## Excerpted data
Segment Open

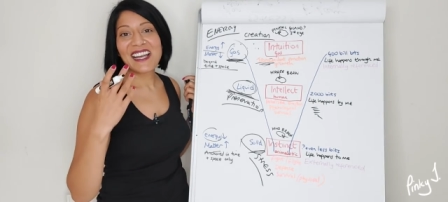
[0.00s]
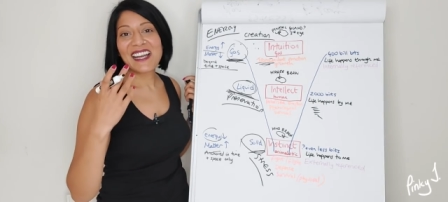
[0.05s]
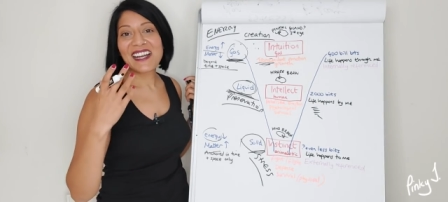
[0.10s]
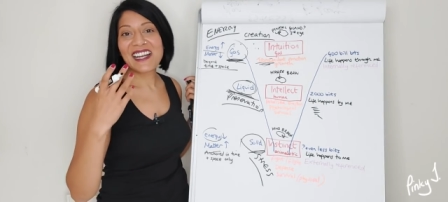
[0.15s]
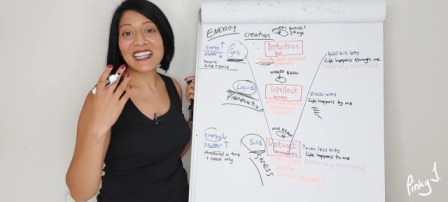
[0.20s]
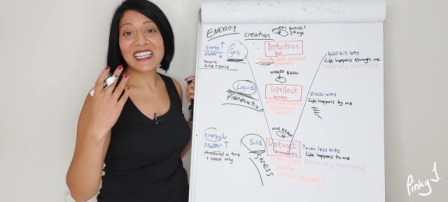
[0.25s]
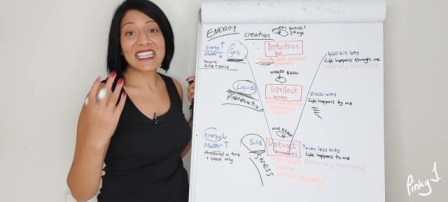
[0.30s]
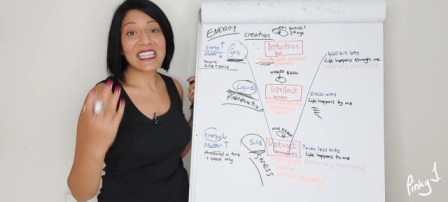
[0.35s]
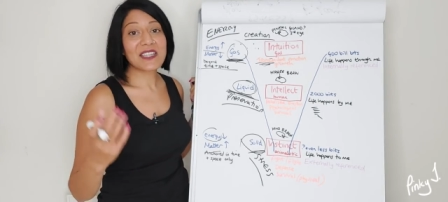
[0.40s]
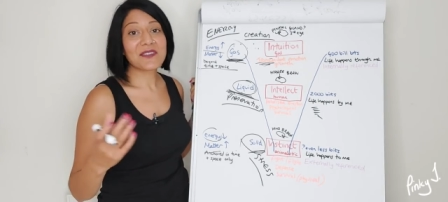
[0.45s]

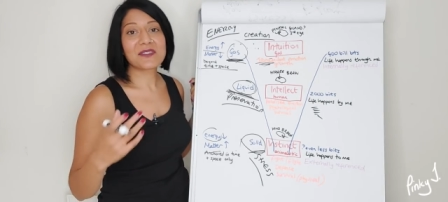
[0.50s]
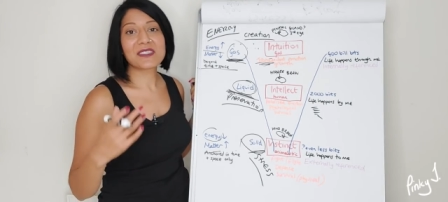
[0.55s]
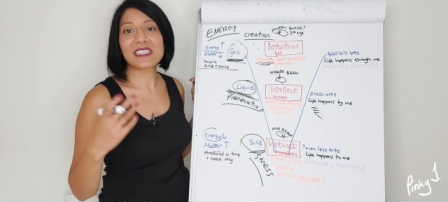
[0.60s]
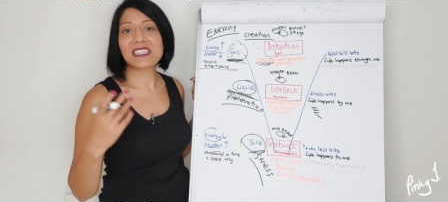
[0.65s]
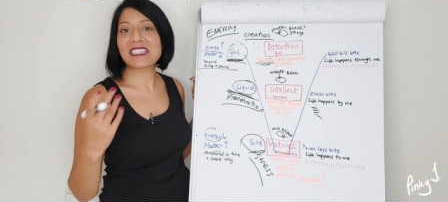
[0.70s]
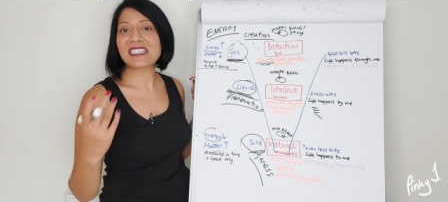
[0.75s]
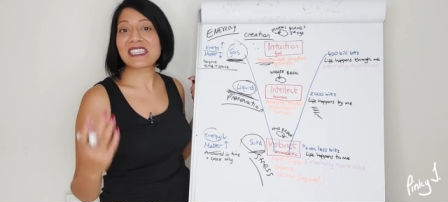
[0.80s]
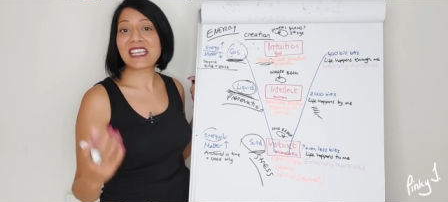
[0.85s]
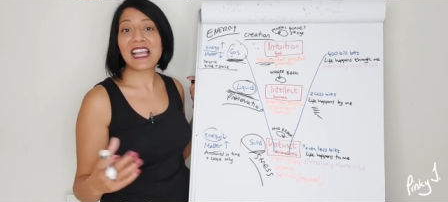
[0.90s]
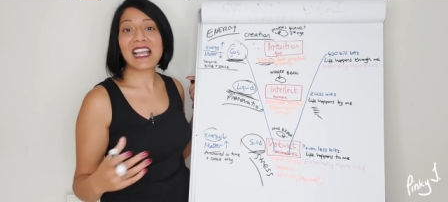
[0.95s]
uh, gifts
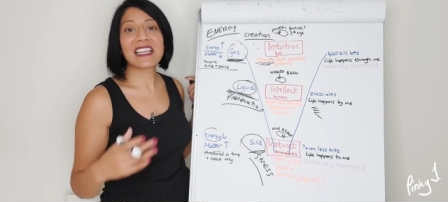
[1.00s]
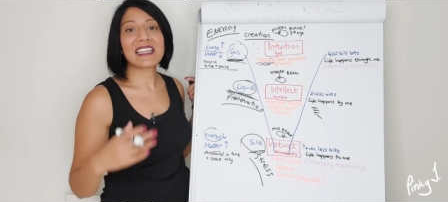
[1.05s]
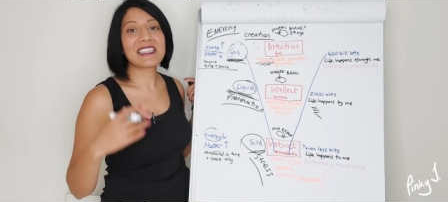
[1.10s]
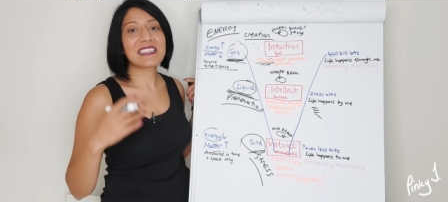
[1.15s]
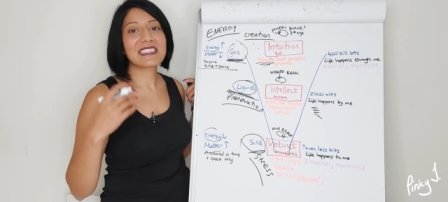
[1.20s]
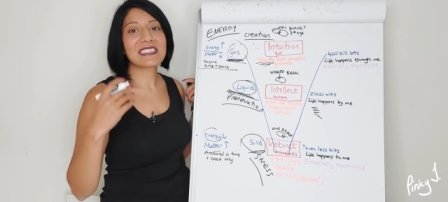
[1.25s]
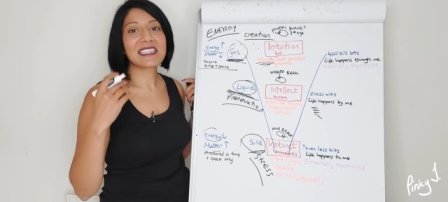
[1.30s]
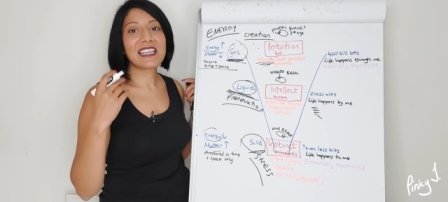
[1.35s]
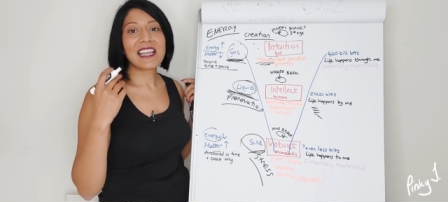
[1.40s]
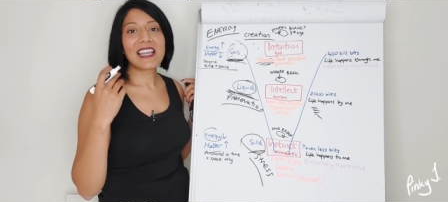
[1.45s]
and
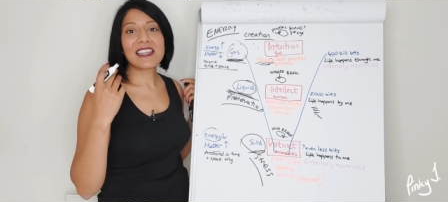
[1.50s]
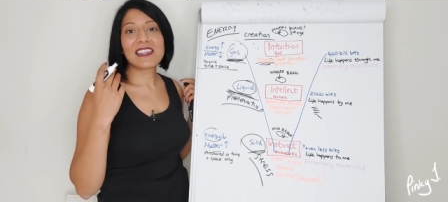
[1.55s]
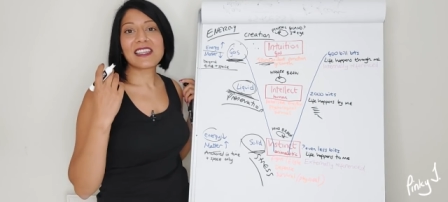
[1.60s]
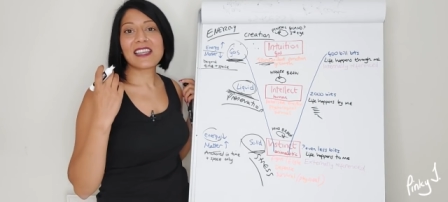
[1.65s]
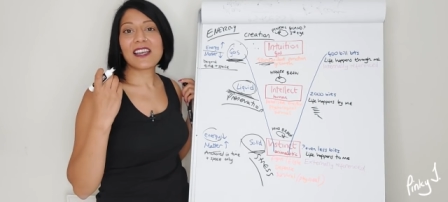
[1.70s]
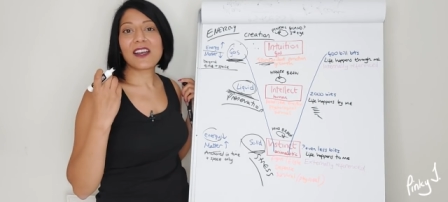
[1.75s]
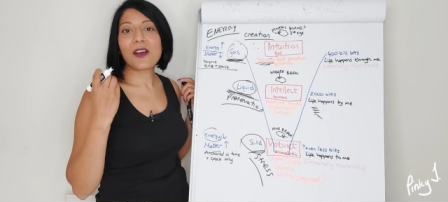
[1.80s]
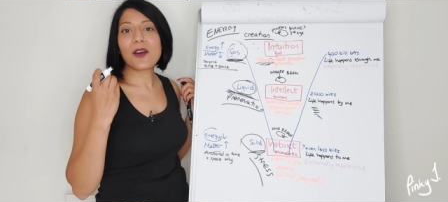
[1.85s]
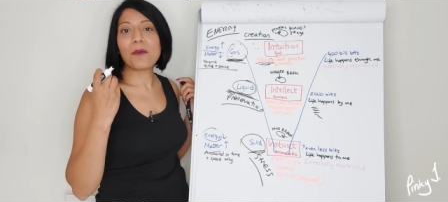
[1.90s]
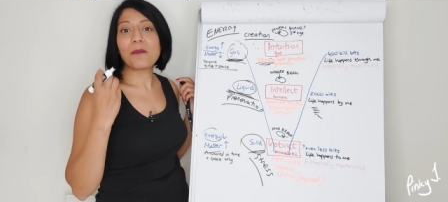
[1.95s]
talents
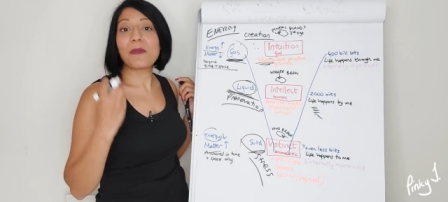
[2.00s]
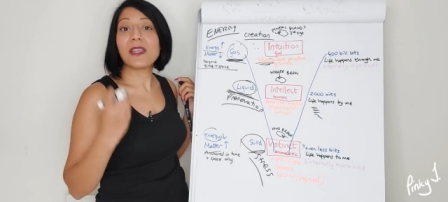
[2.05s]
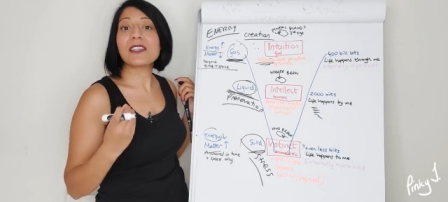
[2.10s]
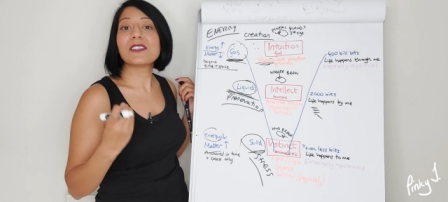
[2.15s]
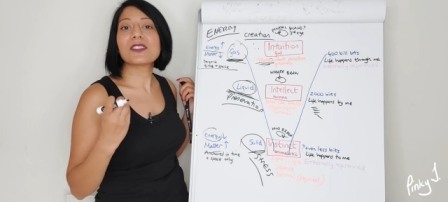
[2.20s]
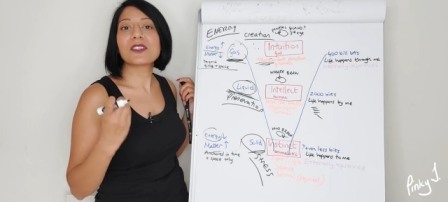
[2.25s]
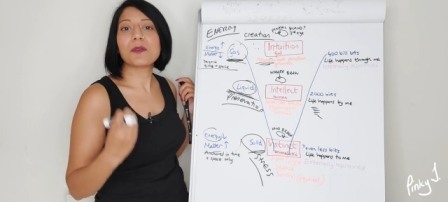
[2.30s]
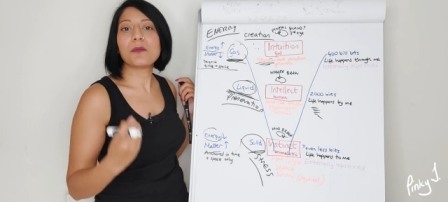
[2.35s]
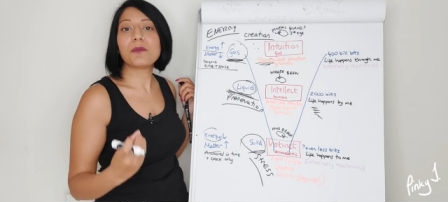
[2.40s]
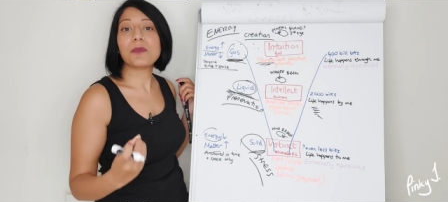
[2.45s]
that are meant
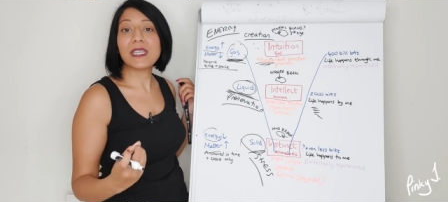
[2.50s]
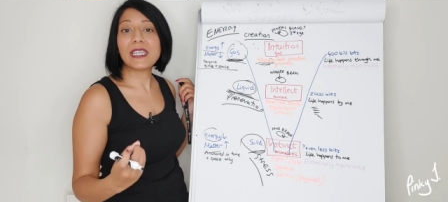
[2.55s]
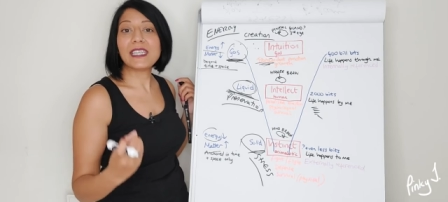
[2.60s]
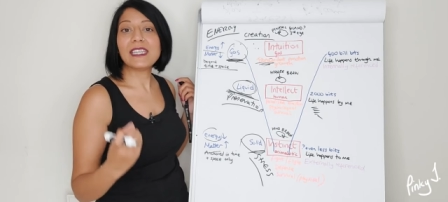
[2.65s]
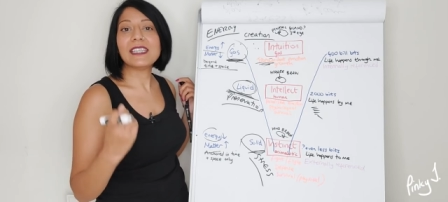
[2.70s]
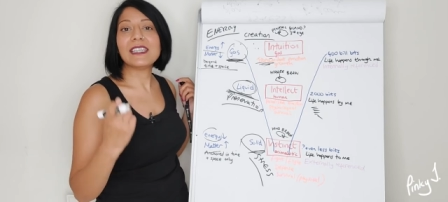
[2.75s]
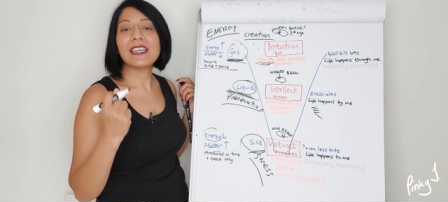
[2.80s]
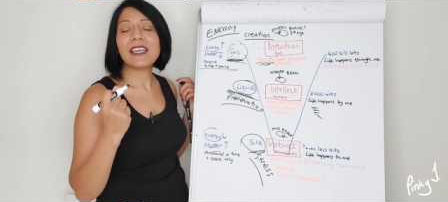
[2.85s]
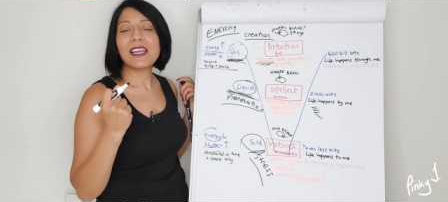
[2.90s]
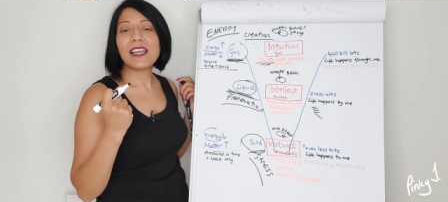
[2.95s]
to
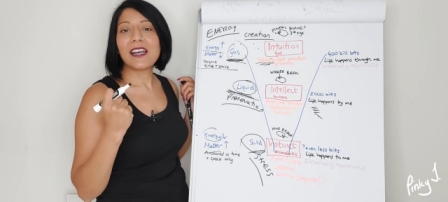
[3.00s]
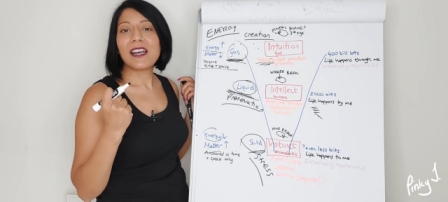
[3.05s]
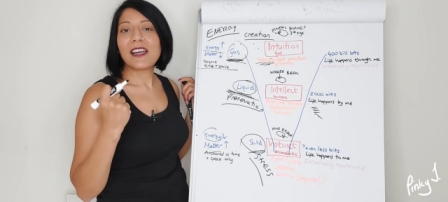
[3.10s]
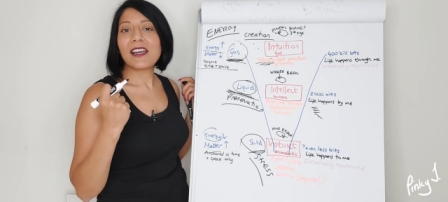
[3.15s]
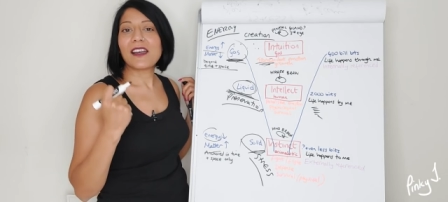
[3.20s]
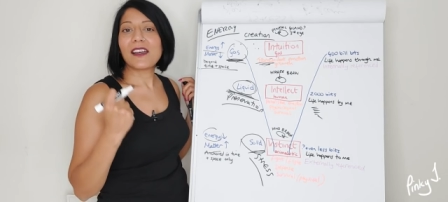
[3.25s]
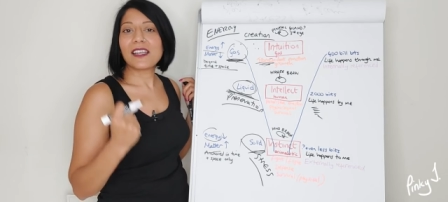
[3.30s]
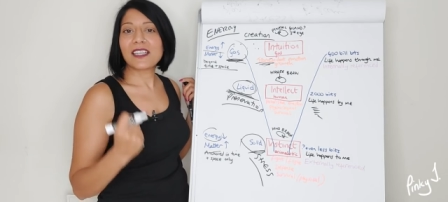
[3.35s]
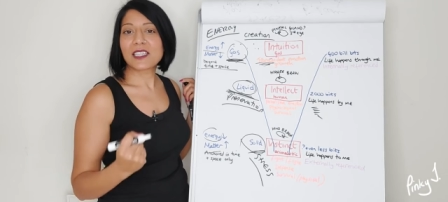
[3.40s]
be uh,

Segment Closed

Output all of the data exactly as it stands, minus any images.

## Task solution
[0.00s]
[0.05s]
[0.10s]
[0.15s]
[0.20s]
[0.25s]
[0.30s]
[0.35s]
[0.40s]
[0.45s]

[0.50s]
[0.55s]
[0.60s]
[0.65s]
[0.70s]
[0.75s]
[0.80s]
[0.85s]
[0.90s]
[0.95s]
uh, gifts
[1.00s]
[1.05s]
[1.10s]
[1.15s]
[1.20s]
[1.25s]
[1.30s]
[1.35s]
[1.40s]
[1.45s]
and
[1.50s]
[1.55s]
[1.60s]
[1.65s]
[1.70s]
[1.75s]
[1.80s]
[1.85s]
[1.90s]
[1.95s]
talents
[2.00s]
[2.05s]
[2.10s]
[2.15s]
[2.20s]
[2.25s]
[2.30s]
[2.35s]
[2.40s]
[2.45s]
that are meant
[2.50s]
[2.55s]
[2.60s]
[2.65s]
[2.70s]
[2.75s]
[2.80s]
[2.85s]
[2.90s]
[2.95s]
to
[3.00s]
[3.05s]
[3.10s]
[3.15s]
[3.20s]
[3.25s]
[3.30s]
[3.35s]
[3.40s]
be uh,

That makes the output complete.